Adversarial stylometry

From HandWiki
Short description: Textual anonymisation techniques


Adversarial stylometry is the practice of altering writing style to reduce the potential for stylometry to discover the author's identity or their characteristics. This task is also known as authorship obfuscation or authorship anonymisation. Stylometry poses a significant privacy challenge in its ability to unmask anonymous authors or to link pseudonyms to an author's other identities, which, for example, creates difficulties for whistleblowers, activists, and hoaxers and fraudsters. The privacy risk is expected to grow as machine learning techniques and text corpora develop.

All adversarial stylometry shares the core idea of faithfully paraphrasing the source text so that the meaning is unchanged but the stylistic signals are obscured. Such a faithful paraphrase is an adversarial example for a stylometric classifier. Several broad approaches to this exist, with some overlap: imitation, substituting the author's own style for another's; translation, applying machine translation with the hope that this eliminates characteristic style in the source text; and obfuscation, deliberately modifying a text's style to make it not resemble the author's own.

Manually obscuring style is possible, but laborious; in some circumstances, it is preferable or necessary. Automated tooling, either semi- or fully-automatic, could assist an author. How best to perform the task and the design of such tools is an open research question. While some approaches have been shown to be able to defeat particular stylometric analyses, particularly those that do not account for the potential of adversariality, establishing safety in the face of unknown analyses is an issue. Ensuring the faithfulness of the paraphrase is a critical challenge for automated tools.

It is uncertain if the practice of adversarial stylometry is detectable in itself. Some studies have found that particular methods produced signals in the output text, but a stylometrist who is uncertain of what methods may have been used may not be able to reliably detect them.

History

(Rao Rohatgi), an early work in adversarial stylometry,[1] identified machine translation as a possibility, but noted that the quality of translators available at the time presented severe challenges.[2] (Kacmarcik Gamon) is another early work. (Brennan Afroz) performed the first evaluation of adversarial stylometric methods on actual texts.[1]

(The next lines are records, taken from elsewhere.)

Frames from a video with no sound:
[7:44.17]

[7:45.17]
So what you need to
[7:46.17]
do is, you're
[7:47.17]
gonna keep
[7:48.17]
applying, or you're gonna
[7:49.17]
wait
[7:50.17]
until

(Brennan Greenstadt) introduced the first corpus of adversarially authored texts specifically for evaluating stylometric methods;[3] other corpora include the International Imitation Hemingway Competition, the Faux Faulkner contest, and the hoax blog A Gay Girl in Damascus.[4]

Motivations

(Rao Rohatgi) suggest that short, unattributed documents (i.e., anonymous posts) are not at risk of stylometric identification, but pseudonymous authors who have not practiced adversarial stylometry in producing corpuses of thousands of words may be vulnerable.[5] (Narayanan Paskov) attempted large-scale deanonymisation of 100,000 blog authors with mixed results: the identifications were significantly better than chance, but only accurately matched the blog and author a fifth of the time;[6] identification improved with the number of posts written by the author in the corpus.[7] Even if an author is not identified, some of their characteristics may still be deduced stylometrically,[8] or stylometry may narrow the anonymity set of potential authors sufficiently for other information to complete the identification.[7] Detecting author characteristics (e.g., gender or age) is often simpler than identifying an author from a large, possibly open, set of candidates.[9]

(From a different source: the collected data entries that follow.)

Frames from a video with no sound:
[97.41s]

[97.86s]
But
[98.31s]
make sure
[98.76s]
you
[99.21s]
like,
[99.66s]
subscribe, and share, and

Modern machine learning techniques offer powerful tools for identification;[10] further development of corpora and computational stylometric techniques are likely to raise further privacy issues.[11] (Gröndahl Asokan) say that the general validity of the hypothesis underlying stylometry—that authors have invariant, content-independent 'style fingerprints'—is uncertain, but "the deanonymisation attack is a real privacy concern".[12]

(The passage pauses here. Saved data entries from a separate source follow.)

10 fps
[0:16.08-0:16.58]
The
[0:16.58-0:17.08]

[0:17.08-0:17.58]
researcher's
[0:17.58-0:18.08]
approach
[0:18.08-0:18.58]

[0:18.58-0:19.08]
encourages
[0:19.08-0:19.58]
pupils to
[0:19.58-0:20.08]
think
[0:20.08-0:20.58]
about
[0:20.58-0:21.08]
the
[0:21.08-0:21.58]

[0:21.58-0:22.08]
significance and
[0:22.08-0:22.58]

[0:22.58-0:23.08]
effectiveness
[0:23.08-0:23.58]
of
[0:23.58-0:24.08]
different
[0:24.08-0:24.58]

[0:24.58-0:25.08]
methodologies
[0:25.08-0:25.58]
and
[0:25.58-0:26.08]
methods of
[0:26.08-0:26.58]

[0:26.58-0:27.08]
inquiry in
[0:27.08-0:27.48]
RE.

Those interested in practicing adversarial stylometry and stylistic deception include whistleblowers avoiding retribution;[13] journalists and activists;[10] perpetrators of frauds and hoaxes;[14] authors of fake reviews;[15] literary forgers;[16] criminals disguising their identity from investigators;[17] and, generally, anyone with a desire for anonymity or pseydonymity.[13] Authors, or agents acting on behalf of authors, may also attempt to remove stylistic clues to author characteristics (e.g., race or gender) so that knowledge of those characteristics cannot be used for discrimination (e.g., through algorithmic bias).[18][19] Another possible use for adversarial stylometry is in disguising automatically generated text as human-authored.[20]

Methods

With imitation, the author attempts to mislead stylometry by matching their style to another author's.[21] An incomplete imitation, where some of the true author's unique characteristics appear alongside the imitated author's, can be a detectable signal for the use of adversarial stylometry.[22] Imitation can be performed automatically with style transfer systems, though this typically requires a large corpus in the target style for the system to learn from.[23]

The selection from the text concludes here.